Nello sport ad esempio. Marco, pur essendo un promettente tennista crollava emotivamente quando doveva giocare un match importante, assillato dal senso di responsabilità di dover rimediare al passato imbarazzante del padre. Più i genitori  lo spronavano a far meglio più questo aumentava le sue tensioni fino a costringerlo ad interrompere l’attività sportiva. Entrambi erano terrorizzati all’idea che le fragilità del figlio potessero condurlo verso brutte strade, proprio come era successo a Leandro in passato. Era chiaro che in quella situazione giocavano un ruolo enorme le aspettative e i timori dei genitori. Quello che mi colpì nell’ascoltare la loro storia fu la capacità di entrambi di aver attraversato molte criticità ed esperienze dolorose traendo da esse stimoli per rifarsi una vita. Come insegnare ciò che avevano imparato anche ai figli? Più volte nella nostra conversazione ricorse l’immagine di una finale di coppa Davis come metafora eloquente  per esprimere le tensioni che terrorizzavano il figlio,  così simile alle tante vicende di fronte alle quali  si erano trovati pure a loro volta, anni addietro. Mi dissi che  non ci restava che giocarla! Proposi così a entrambi di scrivere su due fogli di cartoncino una cosa importante che sentivano di aver imparato dalle loro sconfitte passate. Leandro scrisse: ‘sacrificio’ e Marta: ‘tenacia’, dopodichè li invitai ad appallottorarle e a usarle come palline da tennis per una partita improvvisata usando i supporti dell’album come racchette e mettendo in scena metaforicamente le angustie interiori del figlio e le loro.
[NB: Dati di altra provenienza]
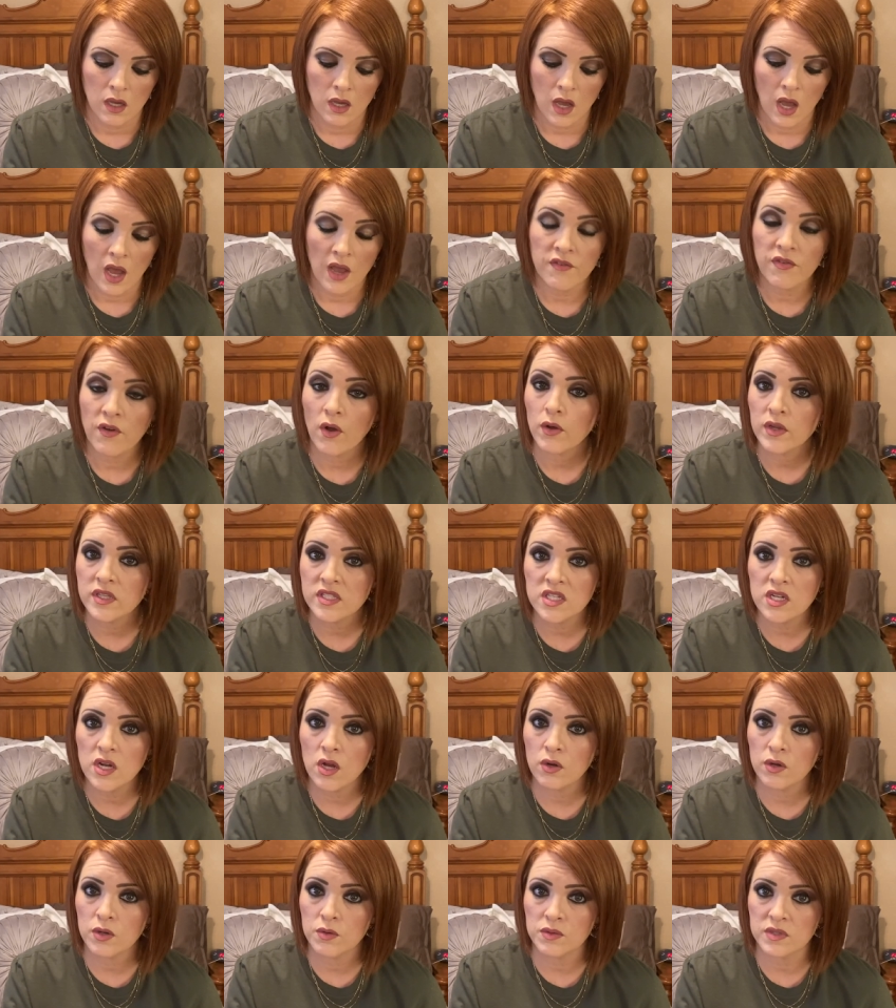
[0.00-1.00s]
I've always
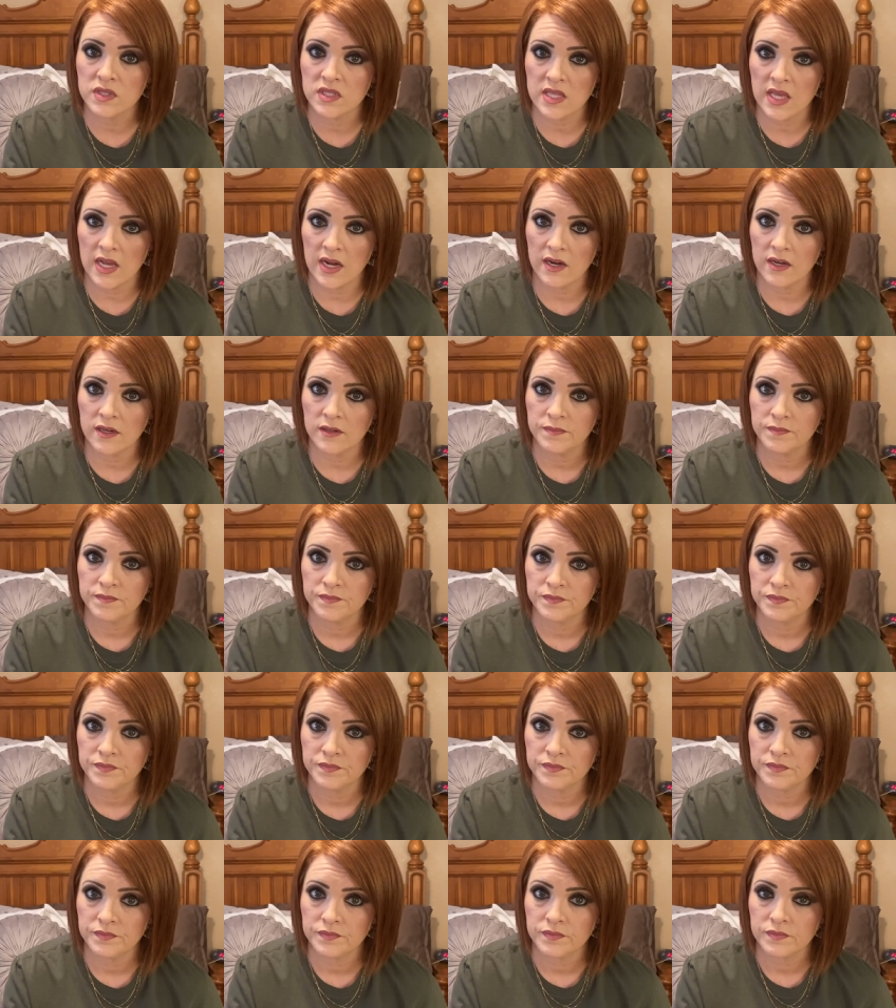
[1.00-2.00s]
known it was there,
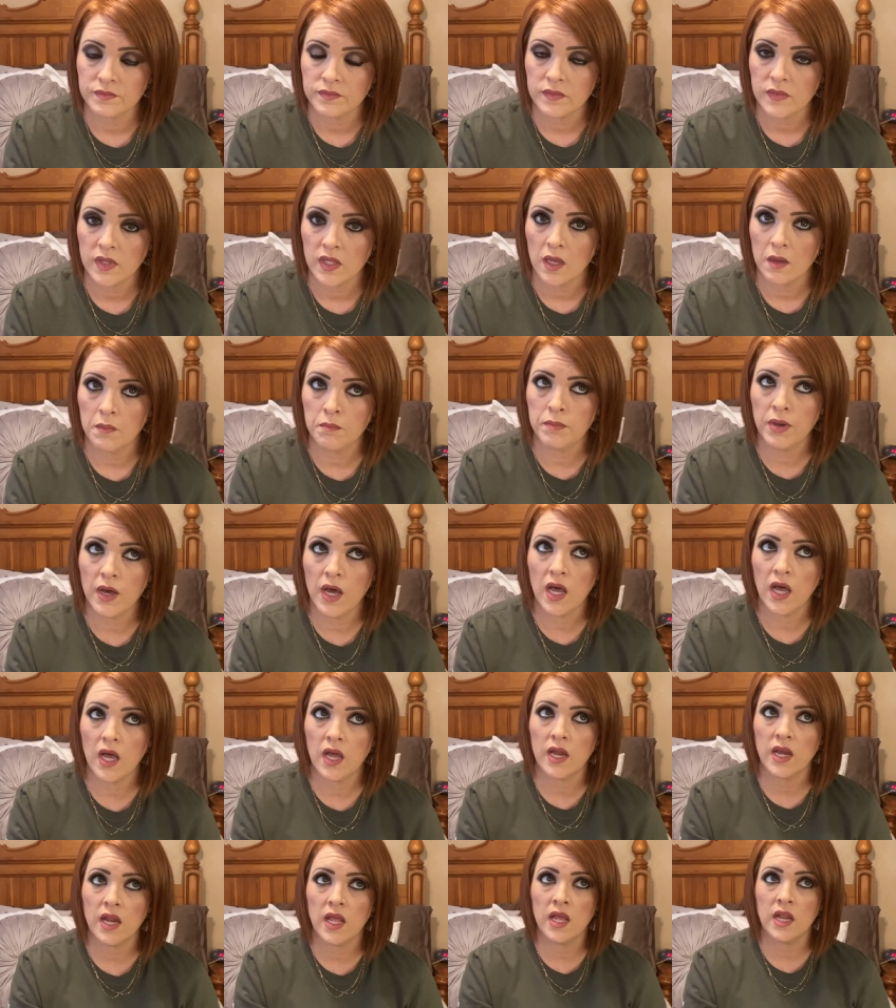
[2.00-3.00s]

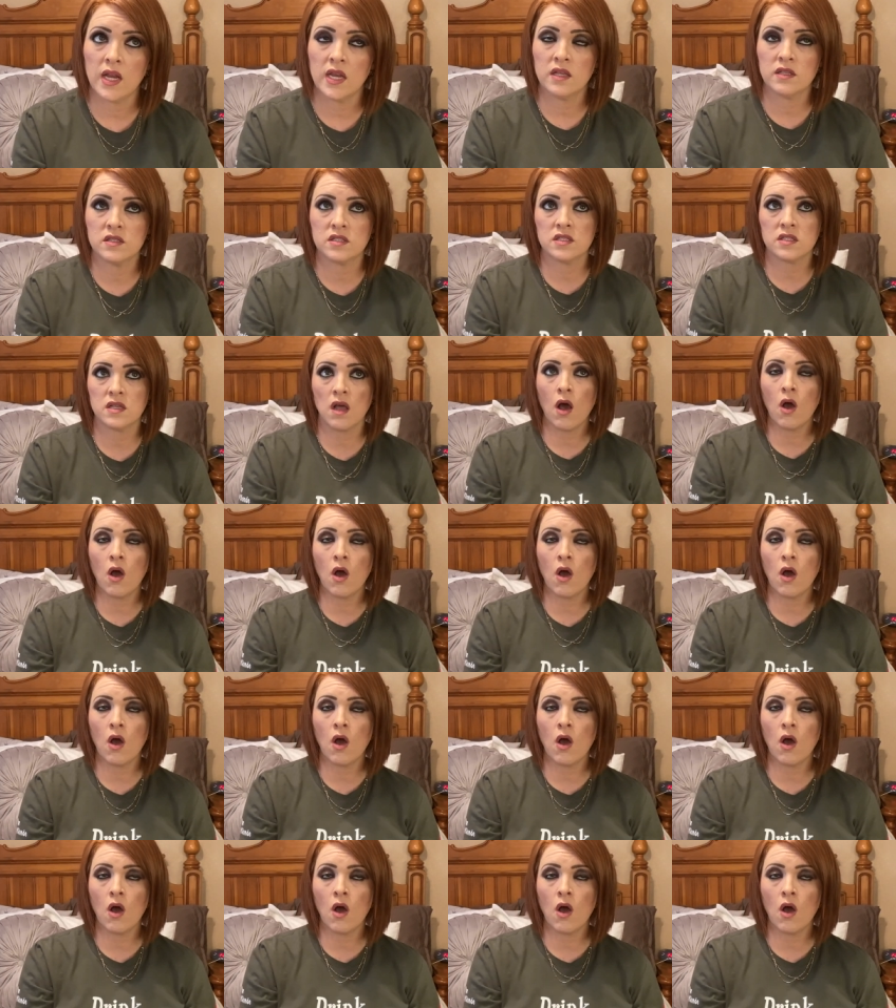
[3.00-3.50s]
and it's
Il mio  studio si trasformò nel centrale di Flushing Meadow! Fu sorprendente ammirare la  divertita abilità di Leandro e Marta nel palleggiarsi a vicenda le loro sconfitte mentre mi godevo la scena nei panni di un raccattapalle. Al termine di quello straordinario scambio a fondo campo, proposi loro  di scrivere sul retro delle loro ‘palline’ la loro personale definizione: imparare dalle sconfitte significa… Fu con quella spettacolare  volè di buonumore che ci lasciammo, ero certo che avrebbero proseguito il match con le fragilità anche con i loro figli.